Nunca había reparado en el tipo de música, pero poniendo atención descubrí que lo que realmente toca el organillero, son tonadas. Tonadas que suenan muy chilenas… como las del folclor tradicional, casi como las que entonaba Violeta Parra.
El organillero de mi calle toca tonadas y también valses. Imagino su extraño instrumento como una gran caja de música, con ese sistema de pequeñas laminas de metal que al pasar por un rodillo y sus minusculos toperoles, van generando una música predestinada.
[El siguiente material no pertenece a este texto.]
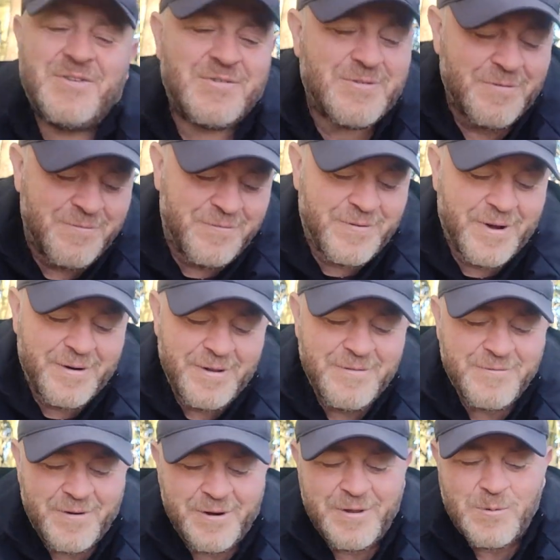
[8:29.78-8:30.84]
a very,
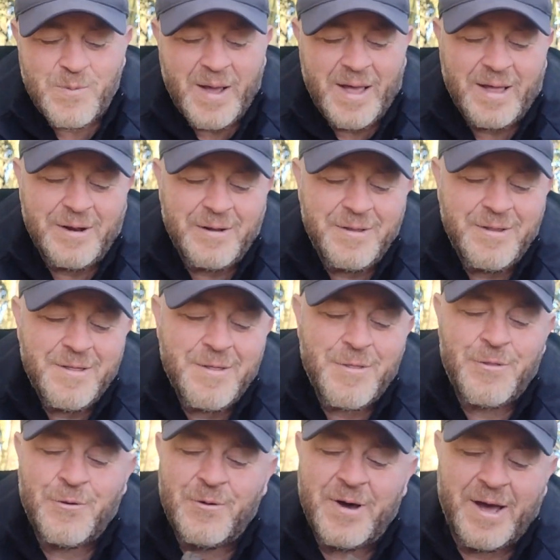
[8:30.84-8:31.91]
very well
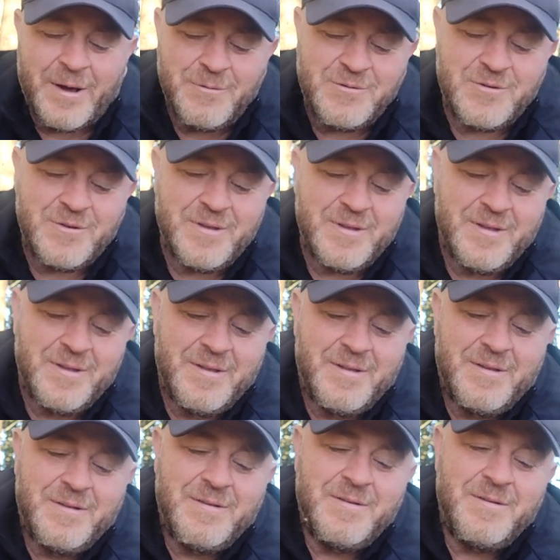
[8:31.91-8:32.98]
thought out,
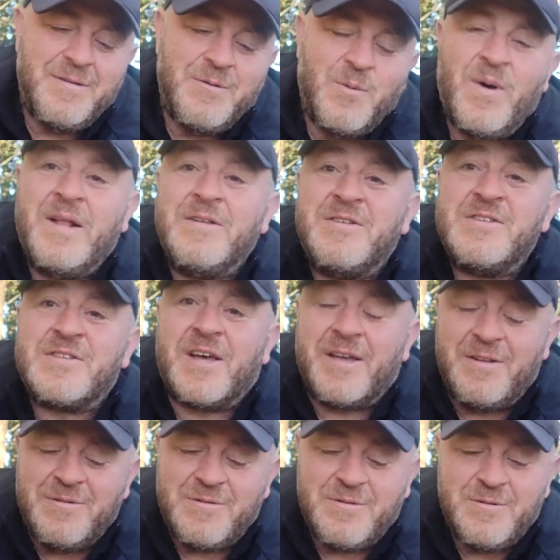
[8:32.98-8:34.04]
well
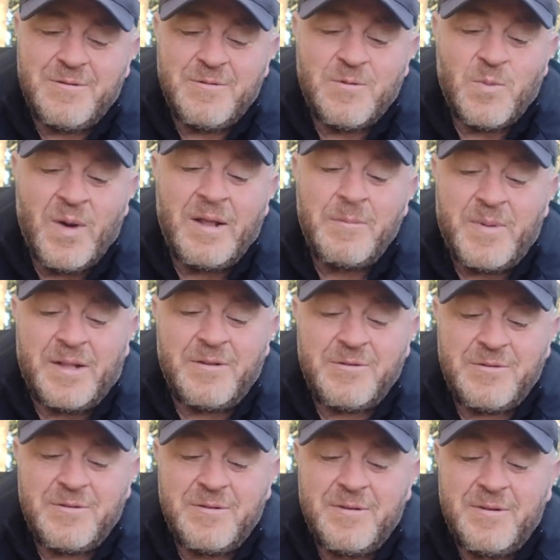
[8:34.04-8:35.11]
designed, well
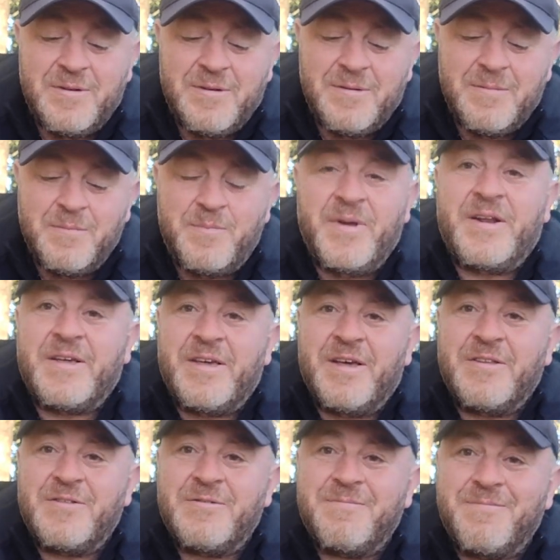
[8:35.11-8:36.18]
built bit of
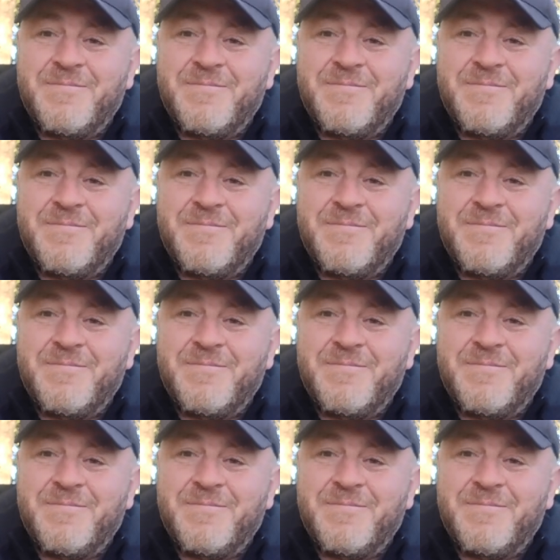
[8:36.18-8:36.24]
kit.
El organillo tiene el sonido de lo irremediable. Nada se puede corregir, cambiar, improvisar, ni siquiera retroceder. Es lo que es y jamás cambiará. Sus creaciones son anónimas y su ejecución inclasificable, porque el organillero no es un músico… es un vecino que junto a un loro, un mono titi o tal vez sólo con sus pensamientos, recorre las calles para hacer girar con rostro impasible su manivela, como si estuviera condenado a hacerlo por toda la eternidad.
Ni el exceso de agudos, ni la rapidez con que pueda hacer rodar la manivela, logran que aquella música deje de sonar triste y meláncolica.
El organillero sigue ahí… con la cabeza gacha, oculto tras una docena de remolinos de colores que giran con la brisa, la misma brisa que se llevará esta música tan pronto deje de girar la manivela.